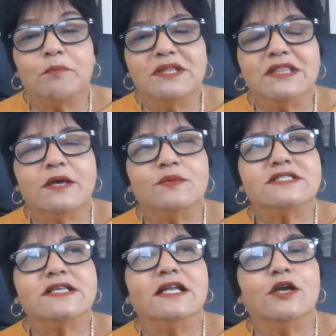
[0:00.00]
equipment they were
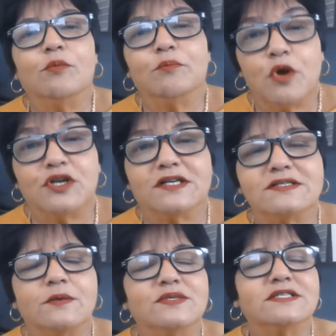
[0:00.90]
selling or
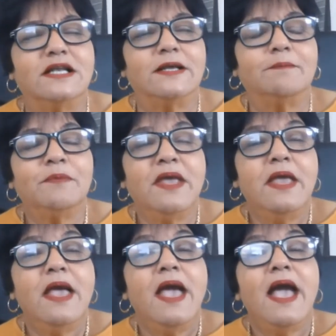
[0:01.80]
products they were selling.
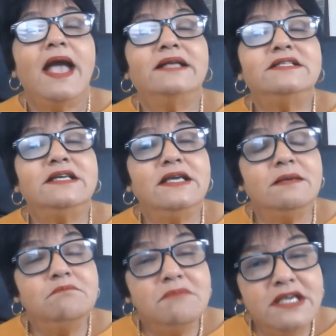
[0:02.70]
And he
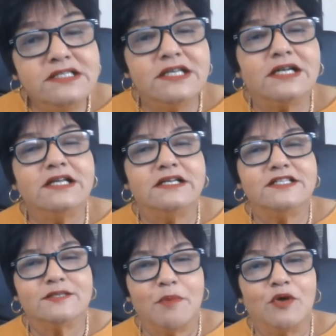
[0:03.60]
immediately
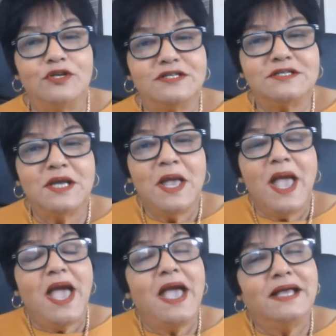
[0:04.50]
responded
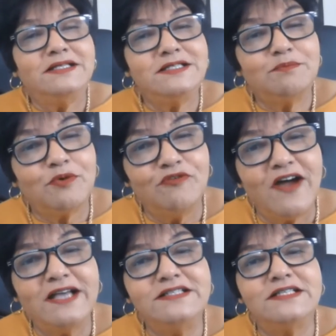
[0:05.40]
and
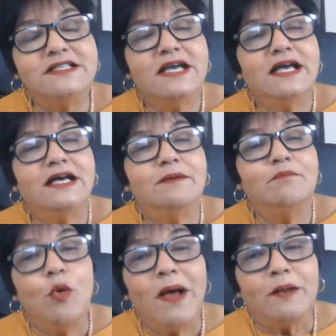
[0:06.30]
provided a
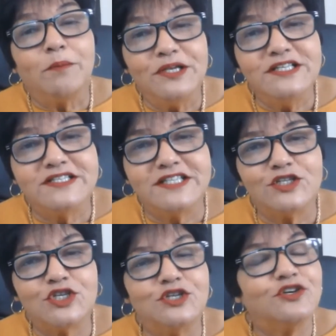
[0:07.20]
mobile police
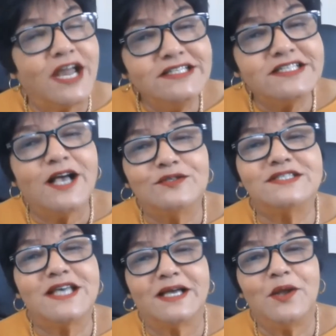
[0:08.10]
station right
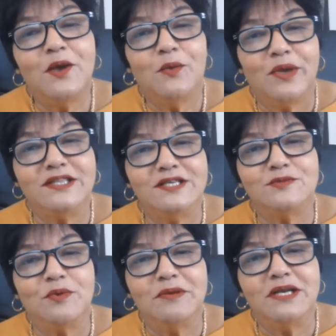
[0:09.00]
outside where
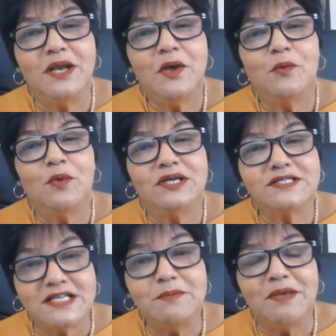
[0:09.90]
these women were
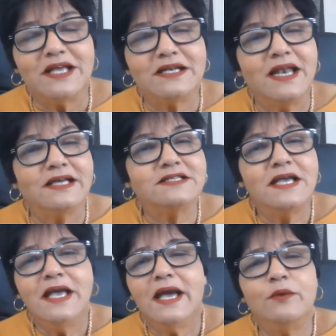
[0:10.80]
sleeping at night.
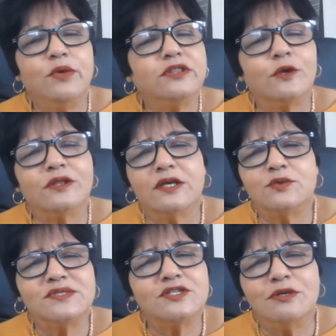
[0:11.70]
And we thought
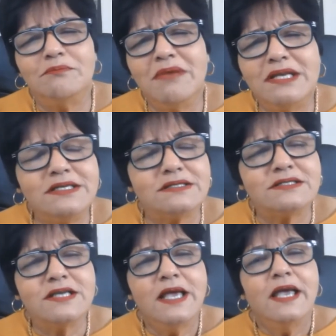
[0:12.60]
that was
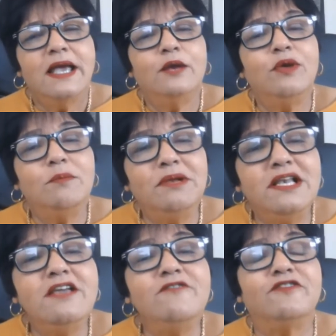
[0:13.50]
tremendous. And we
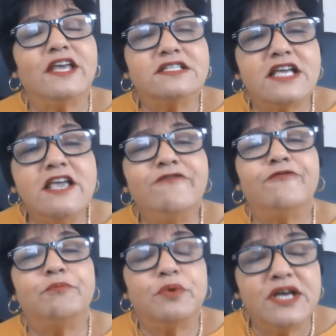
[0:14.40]
believe that
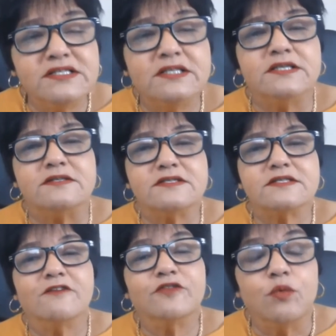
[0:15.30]
if
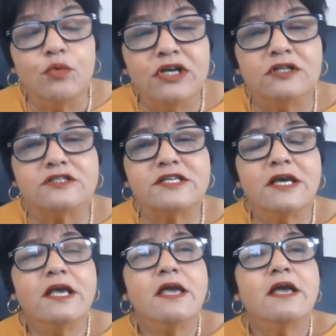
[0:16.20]
presidents of the world
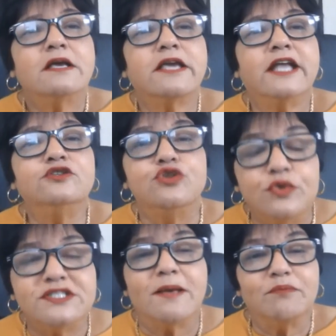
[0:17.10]
can
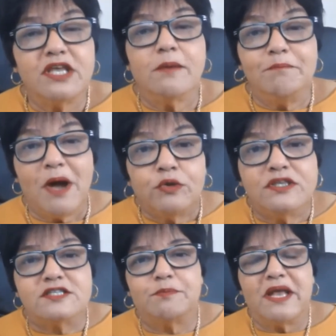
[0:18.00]
do something
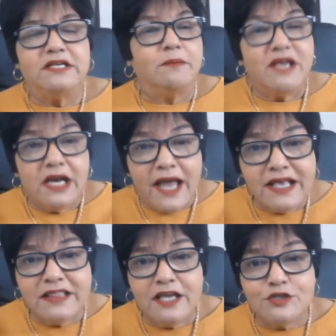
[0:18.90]
about this pandemic,
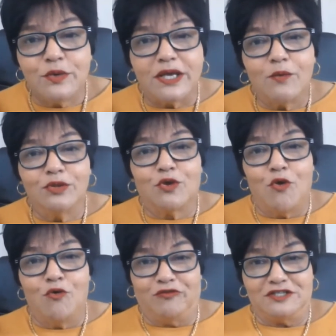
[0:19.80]
like they're doing with
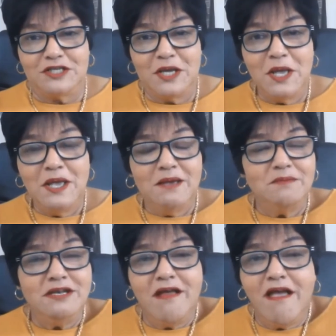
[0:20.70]
COVID. I
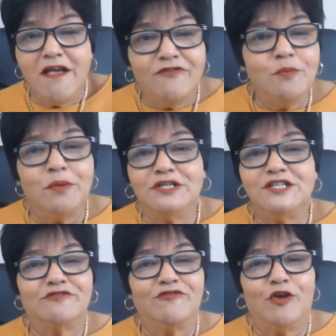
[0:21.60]
mean, everybody
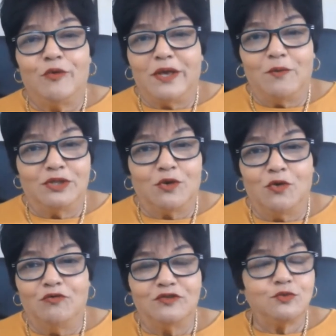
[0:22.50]
is following with
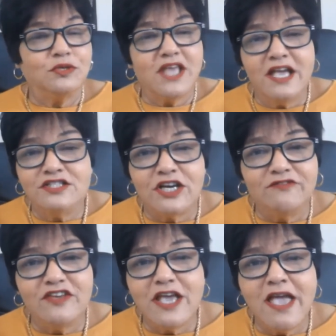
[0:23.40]
COVID. With
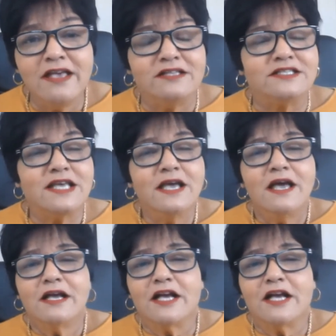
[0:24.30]
HIV, AIDS,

□ □ □ □ □ □ □

◆ Task item:
Leave nothing out but the pictures when transcribing the records.

◆ Solution below:
[0:00.00]
equipment they were
[0:00.90]
selling or
[0:01.80]
products they were selling.
[0:02.70]
And he
[0:03.60]
immediately
[0:04.50]
responded
[0:05.40]
and
[0:06.30]
provided a
[0:07.20]
mobile police
[0:08.10]
station right
[0:09.00]
outside where
[0:09.90]
these women were
[0:10.80]
sleeping at night.
[0:11.70]
And we thought
[0:12.60]
that was
[0:13.50]
tremendous. And we
[0:14.40]
believe that
[0:15.30]
if
[0:16.20]
presidents of the world
[0:17.10]
can
[0:18.00]
do something
[0:18.90]
about this pandemic,
[0:19.80]
like they're doing with
[0:20.70]
COVID. I
[0:21.60]
mean, everybody
[0:22.50]
is following with
[0:23.40]
COVID. With
[0:24.30]
HIV, AIDS,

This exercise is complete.